[Task input]
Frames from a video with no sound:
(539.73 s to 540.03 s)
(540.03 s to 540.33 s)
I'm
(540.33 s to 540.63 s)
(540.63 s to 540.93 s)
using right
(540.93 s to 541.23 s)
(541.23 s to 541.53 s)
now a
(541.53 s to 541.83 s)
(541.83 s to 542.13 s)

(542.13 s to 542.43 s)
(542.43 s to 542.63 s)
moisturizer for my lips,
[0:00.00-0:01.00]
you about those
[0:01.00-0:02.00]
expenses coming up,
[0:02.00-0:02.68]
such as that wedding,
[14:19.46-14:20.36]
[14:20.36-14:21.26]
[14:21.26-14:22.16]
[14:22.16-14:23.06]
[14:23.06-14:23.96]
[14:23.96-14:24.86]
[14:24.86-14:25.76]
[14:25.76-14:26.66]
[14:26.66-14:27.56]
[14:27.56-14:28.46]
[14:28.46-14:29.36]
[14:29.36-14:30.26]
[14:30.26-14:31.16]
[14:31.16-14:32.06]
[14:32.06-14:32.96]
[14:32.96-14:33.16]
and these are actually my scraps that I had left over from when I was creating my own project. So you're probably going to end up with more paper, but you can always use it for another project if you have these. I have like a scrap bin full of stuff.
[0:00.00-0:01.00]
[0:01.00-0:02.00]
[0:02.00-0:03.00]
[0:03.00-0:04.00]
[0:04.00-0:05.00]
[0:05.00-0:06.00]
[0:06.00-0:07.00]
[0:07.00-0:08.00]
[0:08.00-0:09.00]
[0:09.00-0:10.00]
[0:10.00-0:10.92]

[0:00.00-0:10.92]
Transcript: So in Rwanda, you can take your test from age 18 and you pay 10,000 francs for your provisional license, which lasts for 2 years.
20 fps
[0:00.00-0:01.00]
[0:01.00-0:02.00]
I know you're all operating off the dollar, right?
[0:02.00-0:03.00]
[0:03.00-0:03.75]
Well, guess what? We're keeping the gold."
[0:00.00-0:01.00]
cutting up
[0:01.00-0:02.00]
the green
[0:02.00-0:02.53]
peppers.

[Work item]
Retype exactly the lines from the first line of the records above through the line containing "[0:00.00-0:10.92]", both included, and nothing else.

[Written reply]
Frames from a video with no sound:
(539.73 s to 540.03 s)
(540.03 s to 540.33 s)
I'm
(540.33 s to 540.63 s)
(540.63 s to 540.93 s)
using right
(540.93 s to 541.23 s)
(541.23 s to 541.53 s)
now a
(541.53 s to 541.83 s)
(541.83 s to 542.13 s)

(542.13 s to 542.43 s)
(542.43 s to 542.63 s)
moisturizer for my lips,
[0:00.00-0:01.00]
you about those
[0:01.00-0:02.00]
expenses coming up,
[0:02.00-0:02.68]
such as that wedding,
[14:19.46-14:20.36]
[14:20.36-14:21.26]
[14:21.26-14:22.16]
[14:22.16-14:23.06]
[14:23.06-14:23.96]
[14:23.96-14:24.86]
[14:24.86-14:25.76]
[14:25.76-14:26.66]
[14:26.66-14:27.56]
[14:27.56-14:28.46]
[14:28.46-14:29.36]
[14:29.36-14:30.26]
[14:30.26-14:31.16]
[14:31.16-14:32.06]
[14:32.06-14:32.96]
[14:32.96-14:33.16]
and these are actually my scraps that I had left over from when I was creating my own project. So you're probably going to end up with more paper, but you can always use it for another project if you have these. I have like a scrap bin full of stuff.
[0:00.00-0:01.00]
[0:01.00-0:02.00]
[0:02.00-0:03.00]
[0:03.00-0:04.00]
[0:04.00-0:05.00]
[0:05.00-0:06.00]
[0:06.00-0:07.00]
[0:07.00-0:08.00]
[0:08.00-0:09.00]
[0:09.00-0:10.00]
[0:10.00-0:10.92]

[0:00.00-0:10.92]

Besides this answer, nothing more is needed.